The answer should be the records below, word for word, with every image left out.

(Source information Opens)

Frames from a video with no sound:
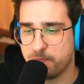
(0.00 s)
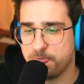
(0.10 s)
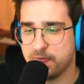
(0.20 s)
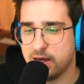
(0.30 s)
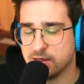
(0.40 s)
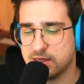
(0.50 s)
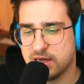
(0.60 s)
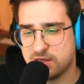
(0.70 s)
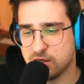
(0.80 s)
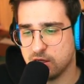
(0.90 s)
and
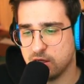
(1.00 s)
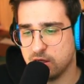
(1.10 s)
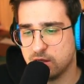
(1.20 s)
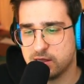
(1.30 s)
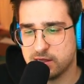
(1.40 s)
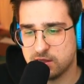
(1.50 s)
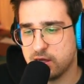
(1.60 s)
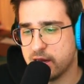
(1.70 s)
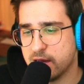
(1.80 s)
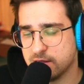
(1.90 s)
Destiny.
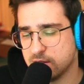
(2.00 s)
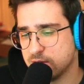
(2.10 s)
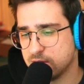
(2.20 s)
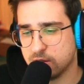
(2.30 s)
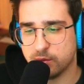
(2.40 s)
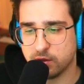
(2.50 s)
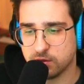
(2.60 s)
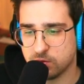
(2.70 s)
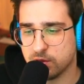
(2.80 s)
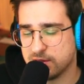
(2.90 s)
Destiny has a single-player
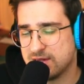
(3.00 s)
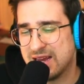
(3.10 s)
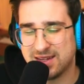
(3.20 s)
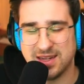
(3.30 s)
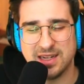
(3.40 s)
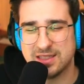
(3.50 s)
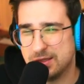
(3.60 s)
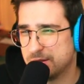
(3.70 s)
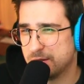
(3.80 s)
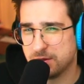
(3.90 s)
story, and technically
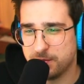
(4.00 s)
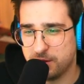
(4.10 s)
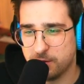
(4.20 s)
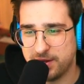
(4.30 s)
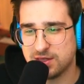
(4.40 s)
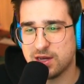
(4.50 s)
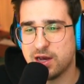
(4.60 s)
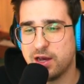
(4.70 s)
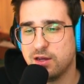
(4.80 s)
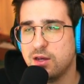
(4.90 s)
so does No Man's
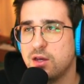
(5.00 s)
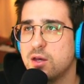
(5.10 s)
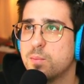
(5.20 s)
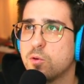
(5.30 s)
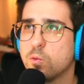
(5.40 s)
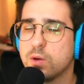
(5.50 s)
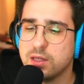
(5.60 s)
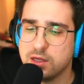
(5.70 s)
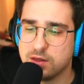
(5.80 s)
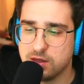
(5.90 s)
Sky, but
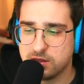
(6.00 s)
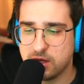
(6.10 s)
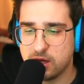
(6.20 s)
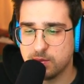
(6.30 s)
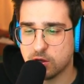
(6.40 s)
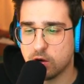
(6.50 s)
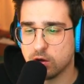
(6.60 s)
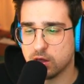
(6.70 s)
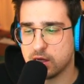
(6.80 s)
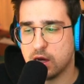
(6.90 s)
really these games are
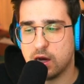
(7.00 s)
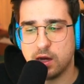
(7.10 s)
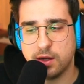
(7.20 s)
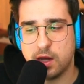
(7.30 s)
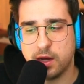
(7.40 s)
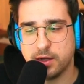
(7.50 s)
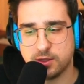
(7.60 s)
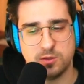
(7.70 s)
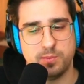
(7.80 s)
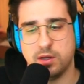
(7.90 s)
like online
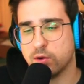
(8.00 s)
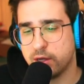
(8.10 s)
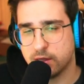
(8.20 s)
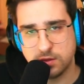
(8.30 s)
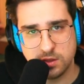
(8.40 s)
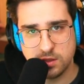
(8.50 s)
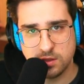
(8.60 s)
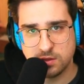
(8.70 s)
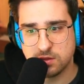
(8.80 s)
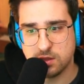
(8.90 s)

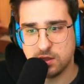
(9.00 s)
experiences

(Source information Closes)

- Task solution:
Frames from a video with no sound:
(0.00 s)
(0.10 s)
(0.20 s)
(0.30 s)
(0.40 s)
(0.50 s)
(0.60 s)
(0.70 s)
(0.80 s)
(0.90 s)
and
(1.00 s)
(1.10 s)
(1.20 s)
(1.30 s)
(1.40 s)
(1.50 s)
(1.60 s)
(1.70 s)
(1.80 s)
(1.90 s)
Destiny.
(2.00 s)
(2.10 s)
(2.20 s)
(2.30 s)
(2.40 s)
(2.50 s)
(2.60 s)
(2.70 s)
(2.80 s)
(2.90 s)
Destiny has a single-player
(3.00 s)
(3.10 s)
(3.20 s)
(3.30 s)
(3.40 s)
(3.50 s)
(3.60 s)
(3.70 s)
(3.80 s)
(3.90 s)
story, and technically
(4.00 s)
(4.10 s)
(4.20 s)
(4.30 s)
(4.40 s)
(4.50 s)
(4.60 s)
(4.70 s)
(4.80 s)
(4.90 s)
so does No Man's
(5.00 s)
(5.10 s)
(5.20 s)
(5.30 s)
(5.40 s)
(5.50 s)
(5.60 s)
(5.70 s)
(5.80 s)
(5.90 s)
Sky, but
(6.00 s)
(6.10 s)
(6.20 s)
(6.30 s)
(6.40 s)
(6.50 s)
(6.60 s)
(6.70 s)
(6.80 s)
(6.90 s)
really these games are
(7.00 s)
(7.10 s)
(7.20 s)
(7.30 s)
(7.40 s)
(7.50 s)
(7.60 s)
(7.70 s)
(7.80 s)
(7.90 s)
like online
(8.00 s)
(8.10 s)
(8.20 s)
(8.30 s)
(8.40 s)
(8.50 s)
(8.60 s)
(8.70 s)
(8.80 s)
(8.90 s)

(9.00 s)
experiences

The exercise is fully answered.